Work item:
Return each record verbatim, images excluded.

Excerpted records:
+++++
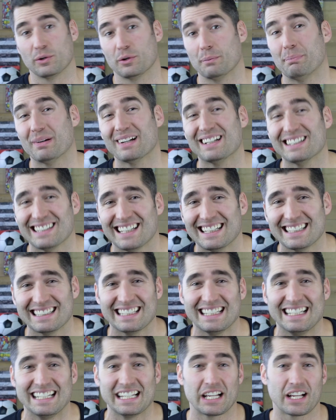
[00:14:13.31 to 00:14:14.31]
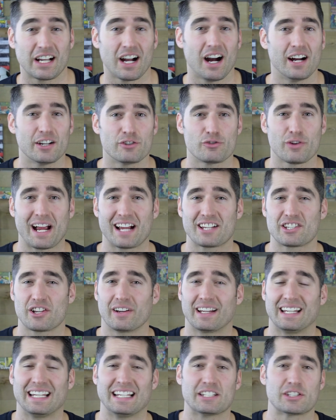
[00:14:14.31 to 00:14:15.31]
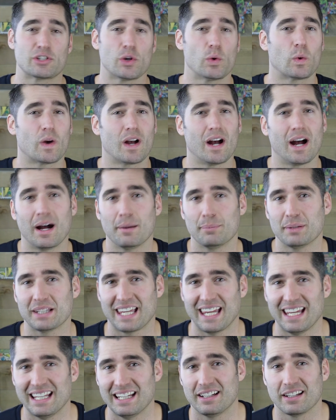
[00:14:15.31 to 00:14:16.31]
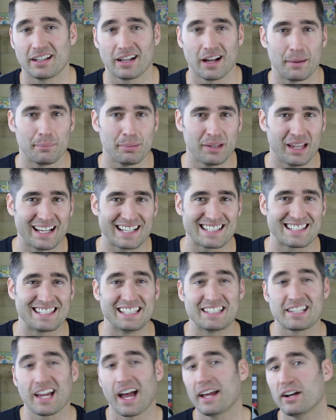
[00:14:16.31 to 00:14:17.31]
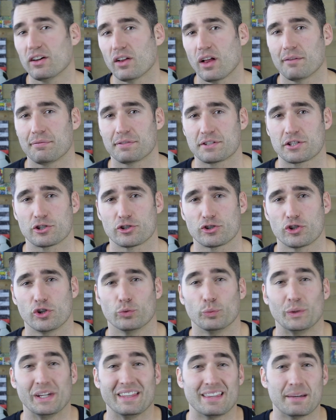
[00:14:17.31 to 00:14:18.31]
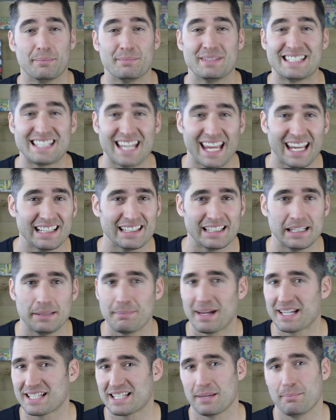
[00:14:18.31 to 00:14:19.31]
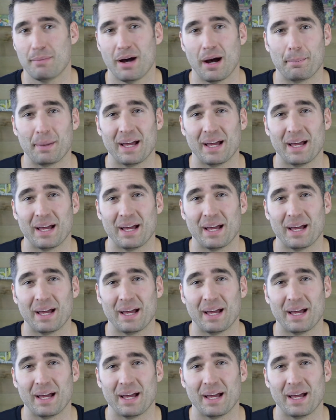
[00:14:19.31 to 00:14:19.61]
to put it lightly, contracts are getting so complicated and complex that title officers who read them daily mess them up.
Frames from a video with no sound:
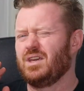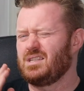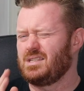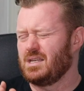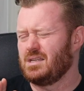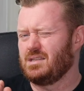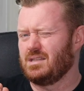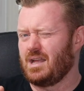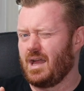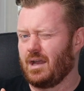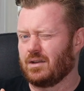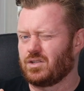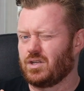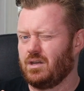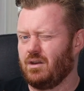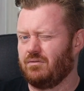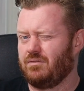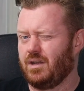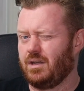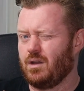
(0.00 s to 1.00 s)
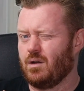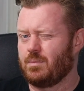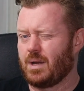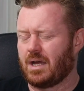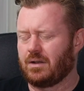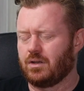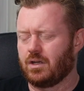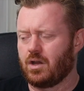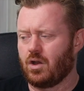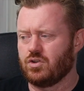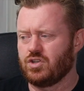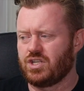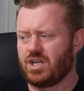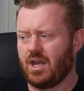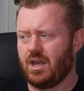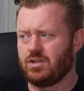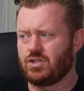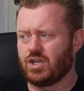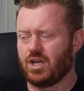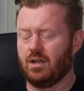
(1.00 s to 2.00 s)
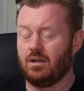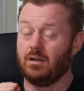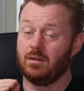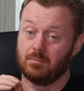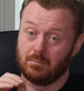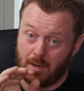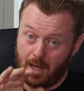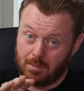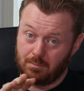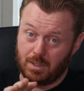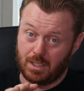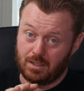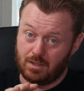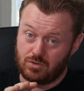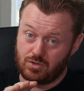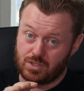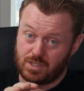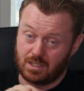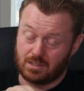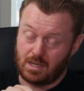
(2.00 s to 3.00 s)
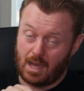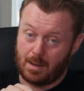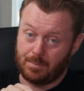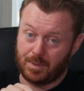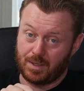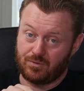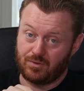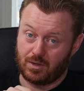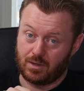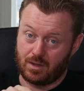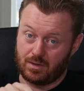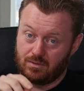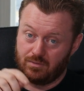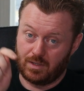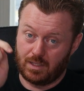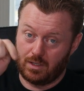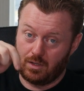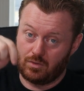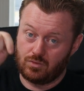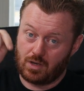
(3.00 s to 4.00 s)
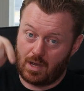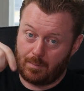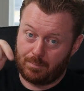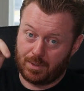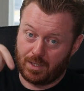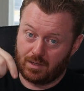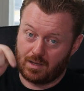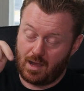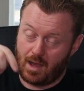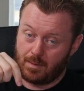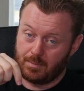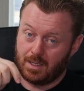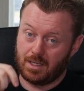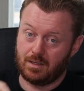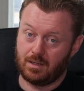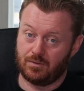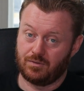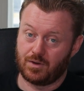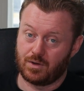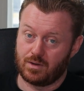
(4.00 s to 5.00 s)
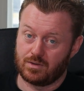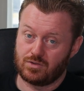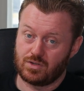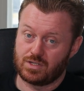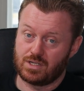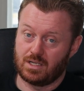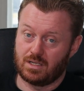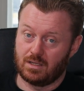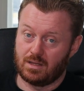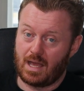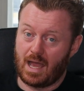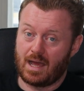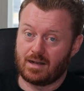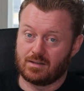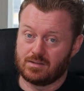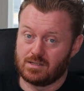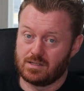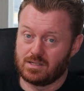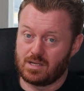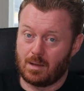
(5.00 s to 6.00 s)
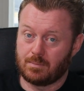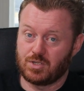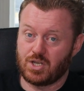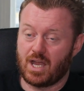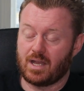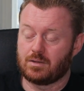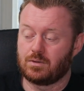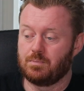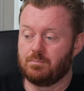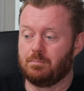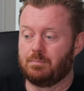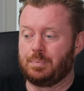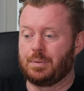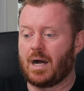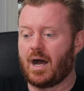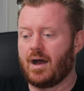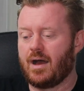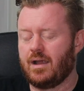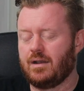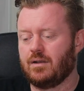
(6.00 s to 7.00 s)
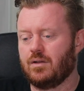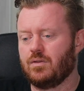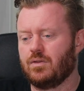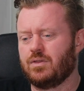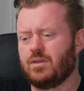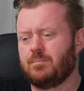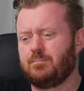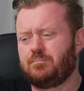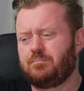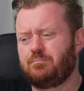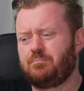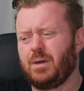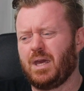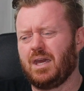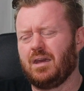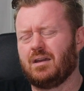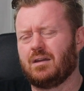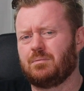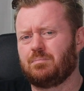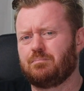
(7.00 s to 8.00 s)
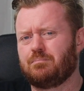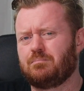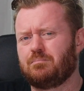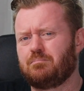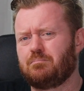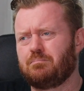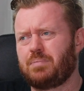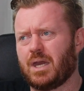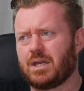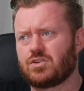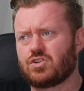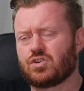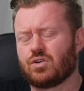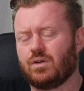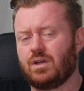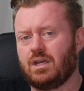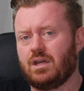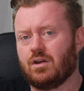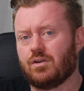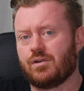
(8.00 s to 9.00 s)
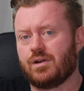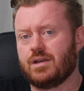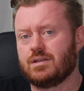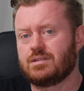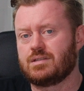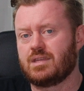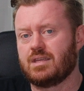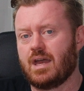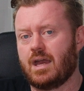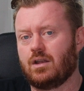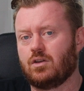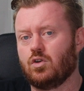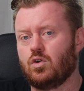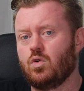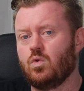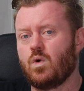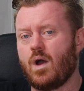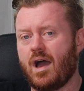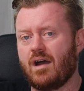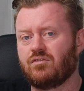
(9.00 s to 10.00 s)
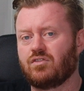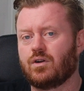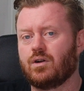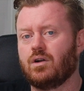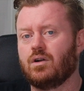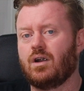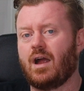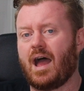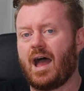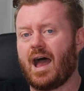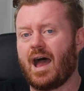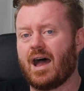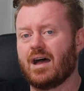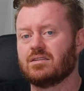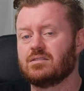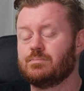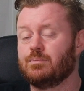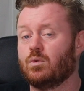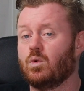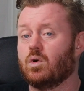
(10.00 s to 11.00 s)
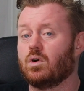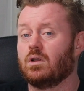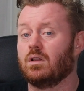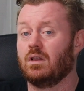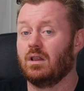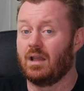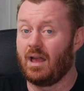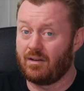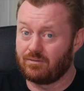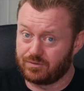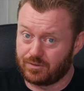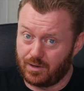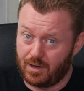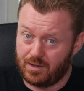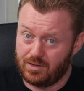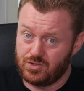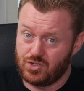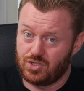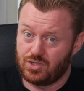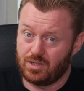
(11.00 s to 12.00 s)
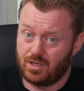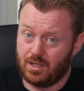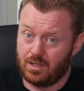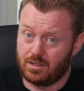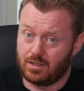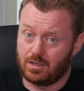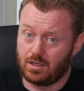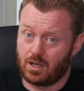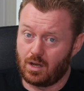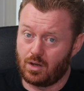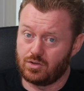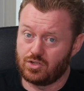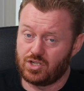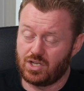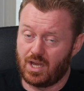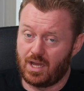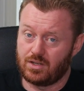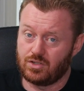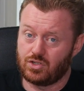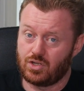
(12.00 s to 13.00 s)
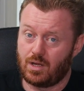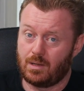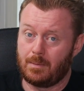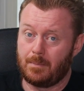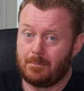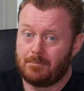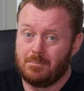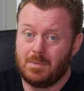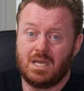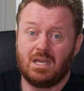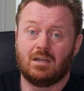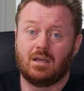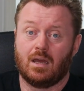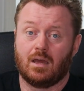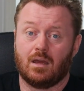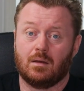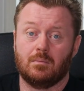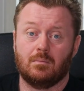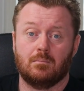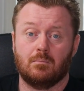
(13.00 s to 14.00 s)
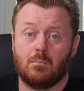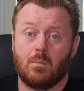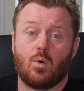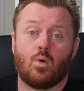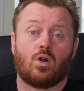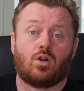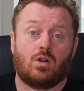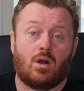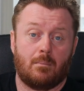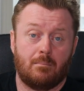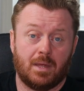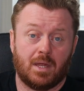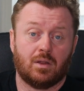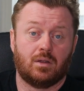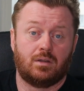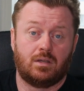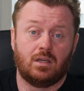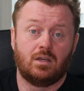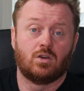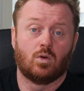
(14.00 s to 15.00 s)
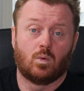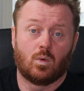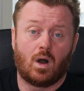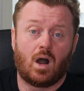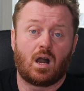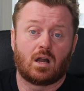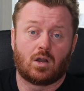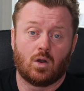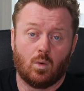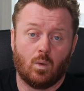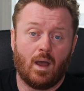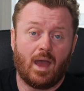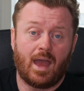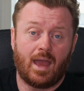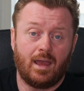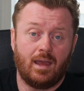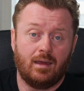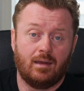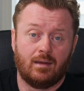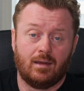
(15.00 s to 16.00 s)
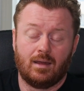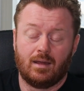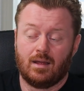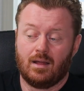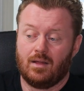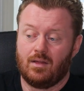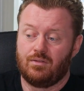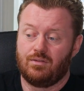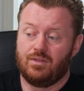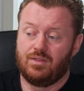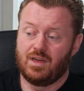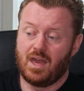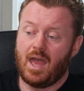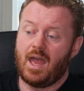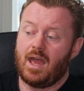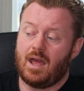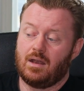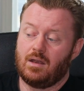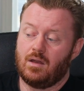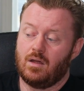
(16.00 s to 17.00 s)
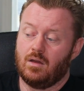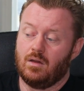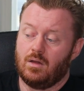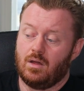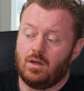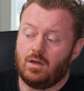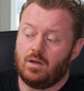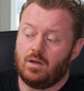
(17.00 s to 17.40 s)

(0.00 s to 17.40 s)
this isn't actually a video about negotiation. It might be an interesting topic for another video. Drop a comment if you're interested in that as a subject. But the big picture here is that whoever has more leverage in the negotiation, meaning more ability to walk away, then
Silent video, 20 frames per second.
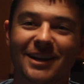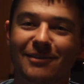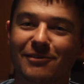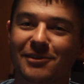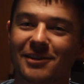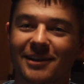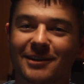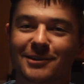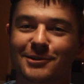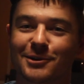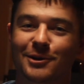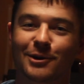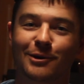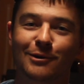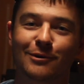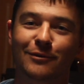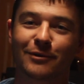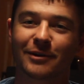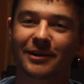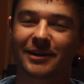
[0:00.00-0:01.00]
everything took
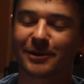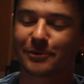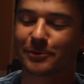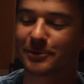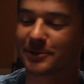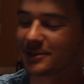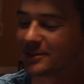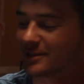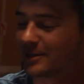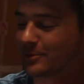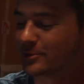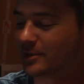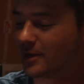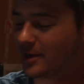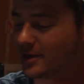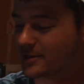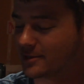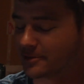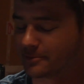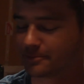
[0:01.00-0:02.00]
over, and it was
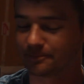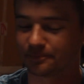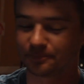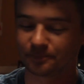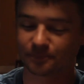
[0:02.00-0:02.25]
awesome.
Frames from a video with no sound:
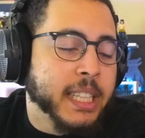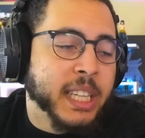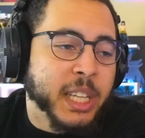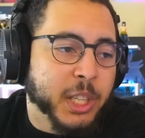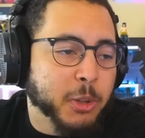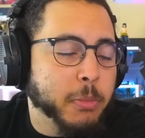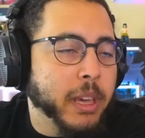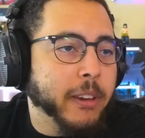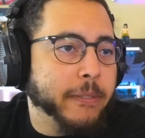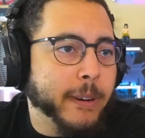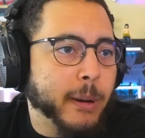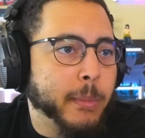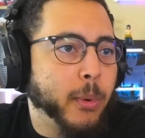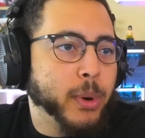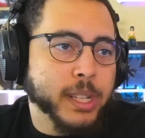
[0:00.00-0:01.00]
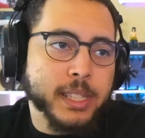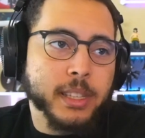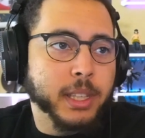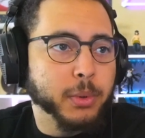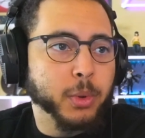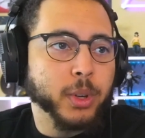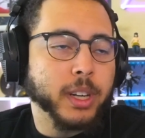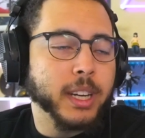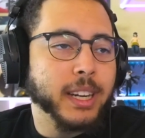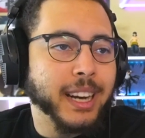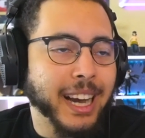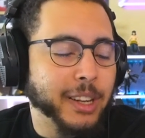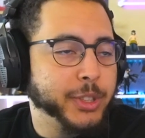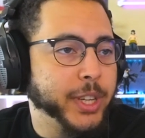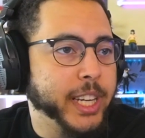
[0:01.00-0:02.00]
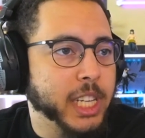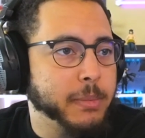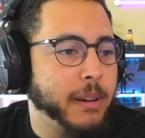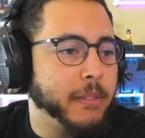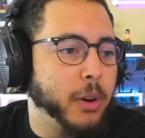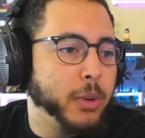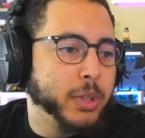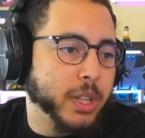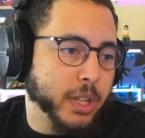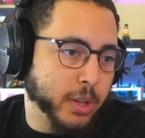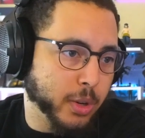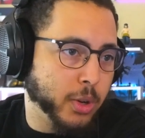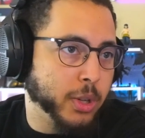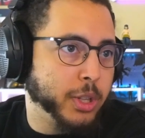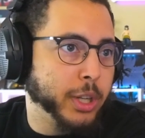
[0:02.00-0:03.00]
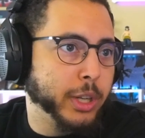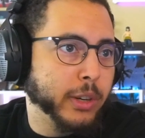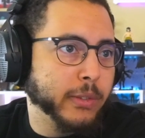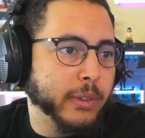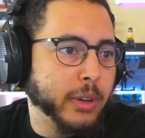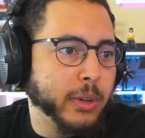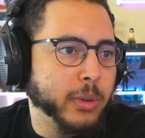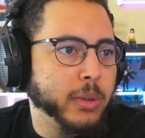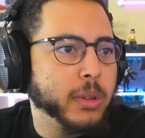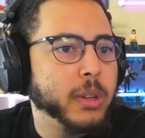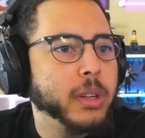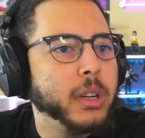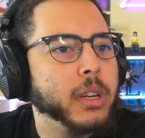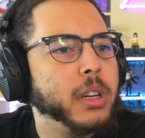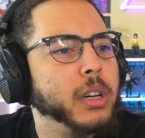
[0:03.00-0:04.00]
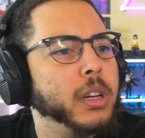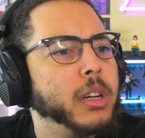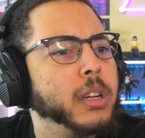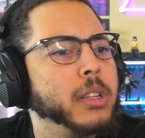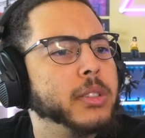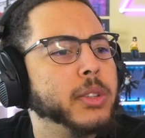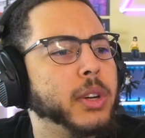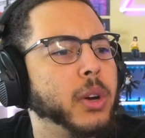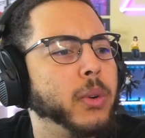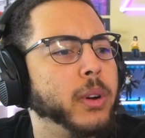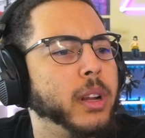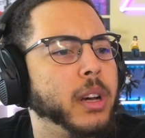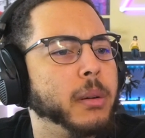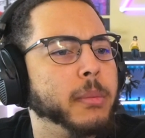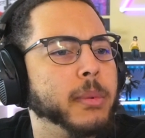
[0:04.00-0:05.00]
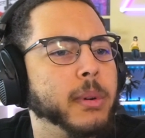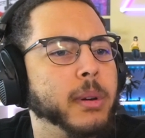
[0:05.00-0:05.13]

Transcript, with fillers: you make fair points, Liliruca. I'll change my vote to your vote. You're going up.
+++++
Finished task:
[00:14:13.31 to 00:14:14.31]
[00:14:14.31 to 00:14:15.31]
[00:14:15.31 to 00:14:16.31]
[00:14:16.31 to 00:14:17.31]
[00:14:17.31 to 00:14:18.31]
[00:14:18.31 to 00:14:19.31]
[00:14:19.31 to 00:14:19.61]
to put it lightly, contracts are getting so complicated and complex that title officers who read them daily mess them up.
Frames from a video with no sound:
(0.00 s to 1.00 s)
(1.00 s to 2.00 s)
(2.00 s to 3.00 s)
(3.00 s to 4.00 s)
(4.00 s to 5.00 s)
(5.00 s to 6.00 s)
(6.00 s to 7.00 s)
(7.00 s to 8.00 s)
(8.00 s to 9.00 s)
(9.00 s to 10.00 s)
(10.00 s to 11.00 s)
(11.00 s to 12.00 s)
(12.00 s to 13.00 s)
(13.00 s to 14.00 s)
(14.00 s to 15.00 s)
(15.00 s to 16.00 s)
(16.00 s to 17.00 s)
(17.00 s to 17.40 s)

(0.00 s to 17.40 s)
this isn't actually a video about negotiation. It might be an interesting topic for another video. Drop a comment if you're interested in that as a subject. But the big picture here is that whoever has more leverage in the negotiation, meaning more ability to walk away, then
Silent video, 20 frames per second.
[0:00.00-0:01.00]
everything took
[0:01.00-0:02.00]
over, and it was
[0:02.00-0:02.25]
awesome.
Frames from a video with no sound:
[0:00.00-0:01.00]
[0:01.00-0:02.00]
[0:02.00-0:03.00]
[0:03.00-0:04.00]
[0:04.00-0:05.00]
[0:05.00-0:05.13]

Transcript, with fillers: you make fair points, Liliruca. I'll change my vote to your vote. You're going up.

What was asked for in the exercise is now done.